**TASK STATEMENT**: Repeat every record word for word and omit the images.

(Dataset records)
Start of Block

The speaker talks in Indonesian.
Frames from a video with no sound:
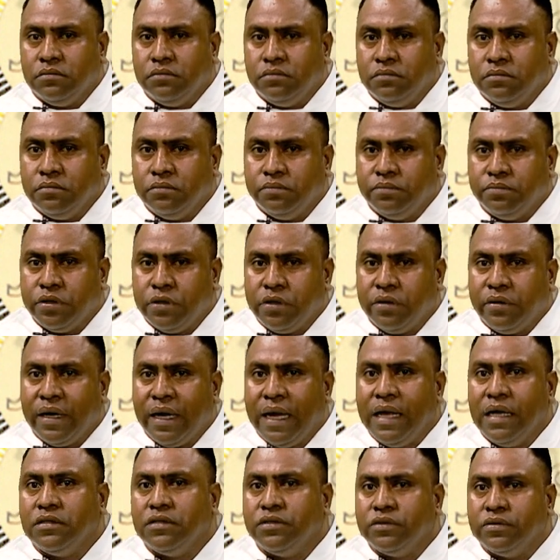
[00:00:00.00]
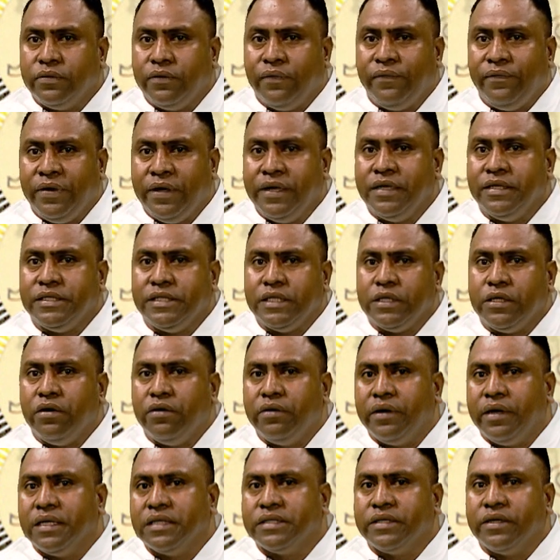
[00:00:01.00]
progresso físico, o
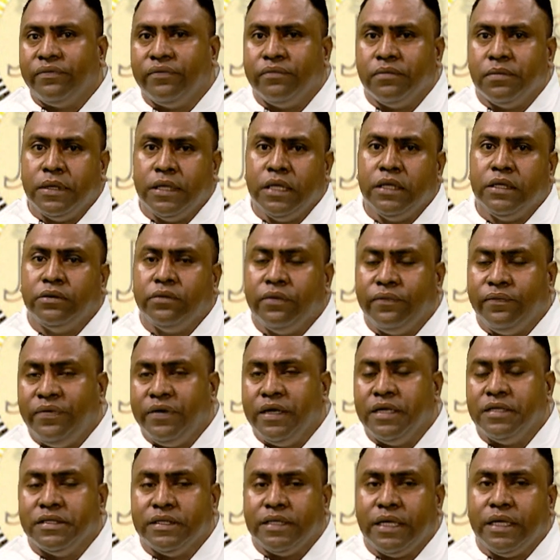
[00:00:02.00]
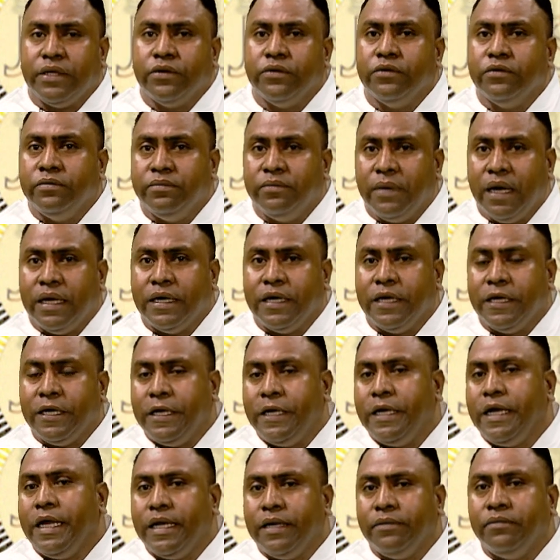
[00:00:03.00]
desenvolvimento físico
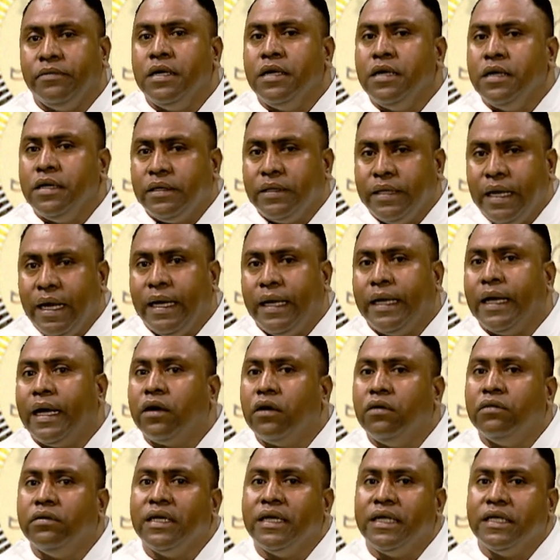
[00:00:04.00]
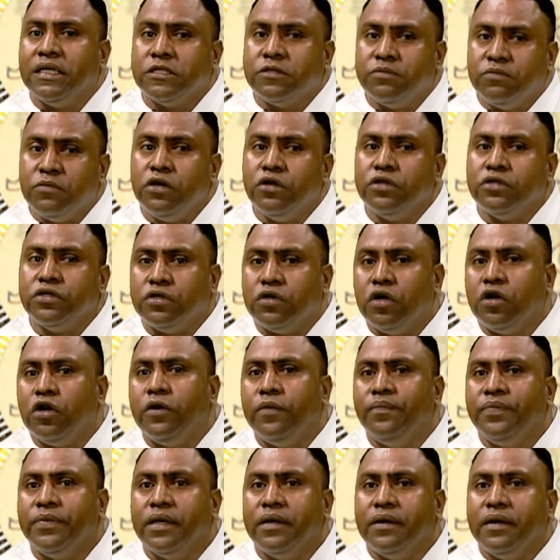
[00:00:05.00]
mananiniano tem que condiz mais com
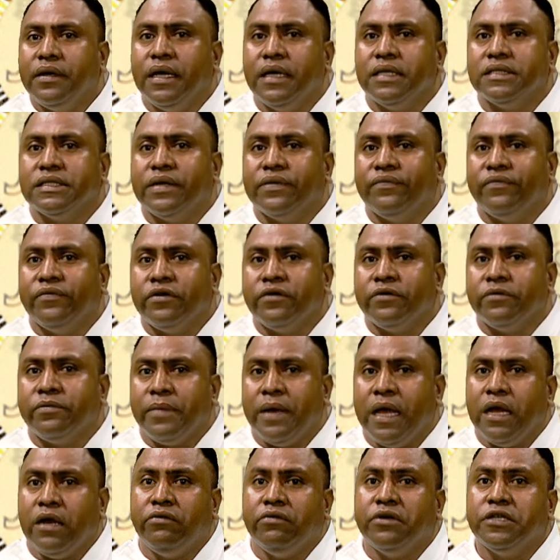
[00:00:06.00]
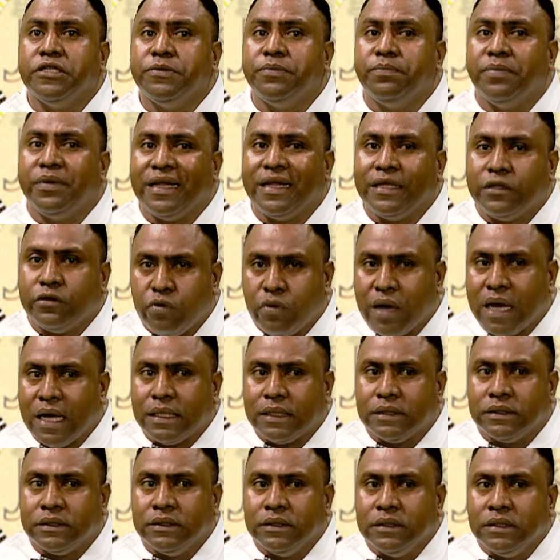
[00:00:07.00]
desenvolvimento espiritual.
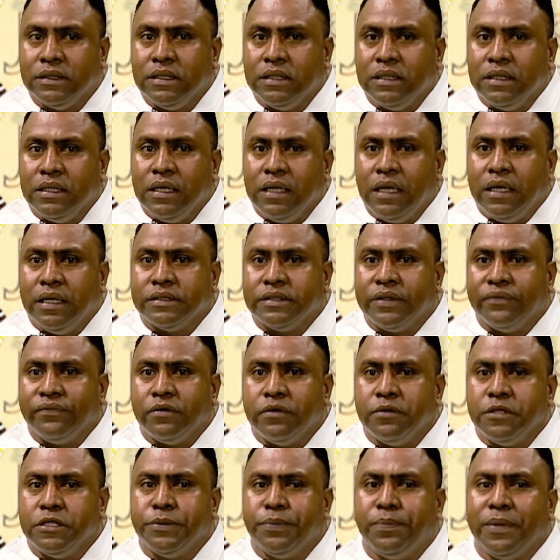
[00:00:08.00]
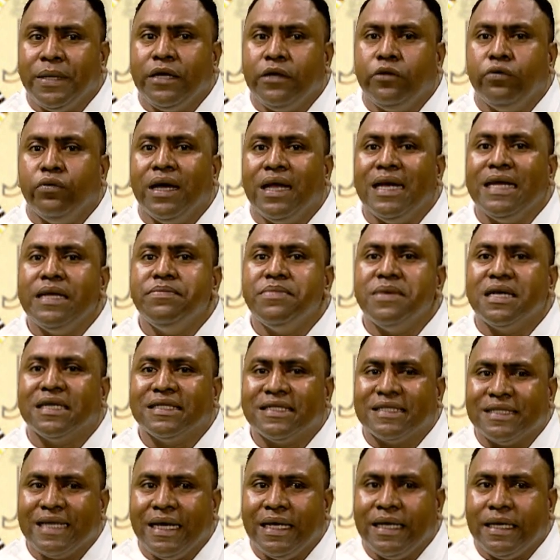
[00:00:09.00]
Desenvolvimento espiritual não é uma
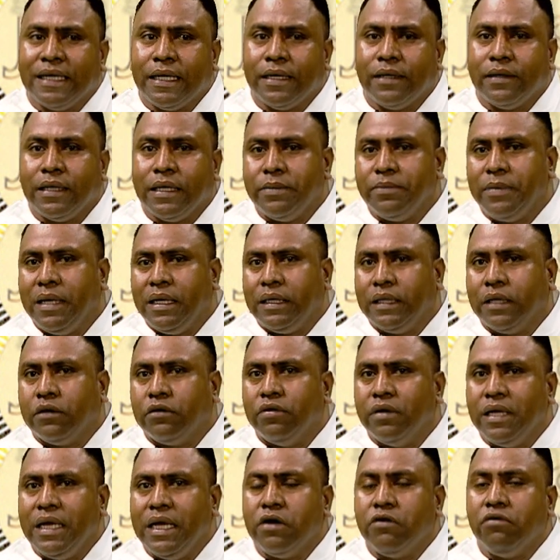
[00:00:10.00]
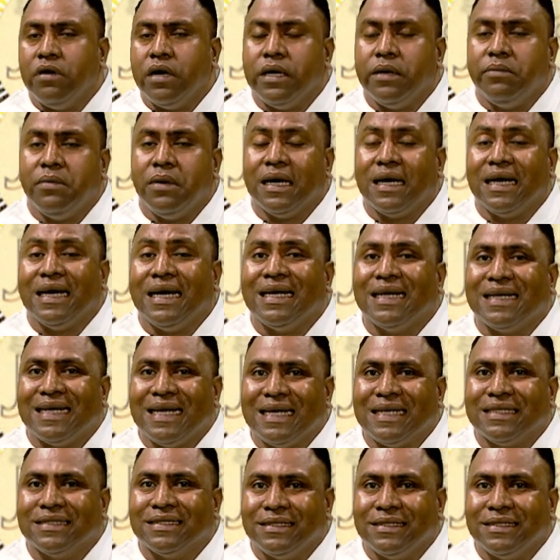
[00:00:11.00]
saída, né? mas está colhendo quando é caráter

End of Block

**WRITTEN ANSWER**:
The speaker talks in Indonesian.
Frames from a video with no sound:
[00:00:00.00]
[00:00:01.00]
progresso físico, o
[00:00:02.00]
[00:00:03.00]
desenvolvimento físico
[00:00:04.00]
[00:00:05.00]
mananiniano tem que condiz mais com
[00:00:06.00]
[00:00:07.00]
desenvolvimento espiritual.
[00:00:08.00]
[00:00:09.00]
Desenvolvimento espiritual não é uma
[00:00:10.00]
[00:00:11.00]
saída, né? mas está colhendo quando é caráter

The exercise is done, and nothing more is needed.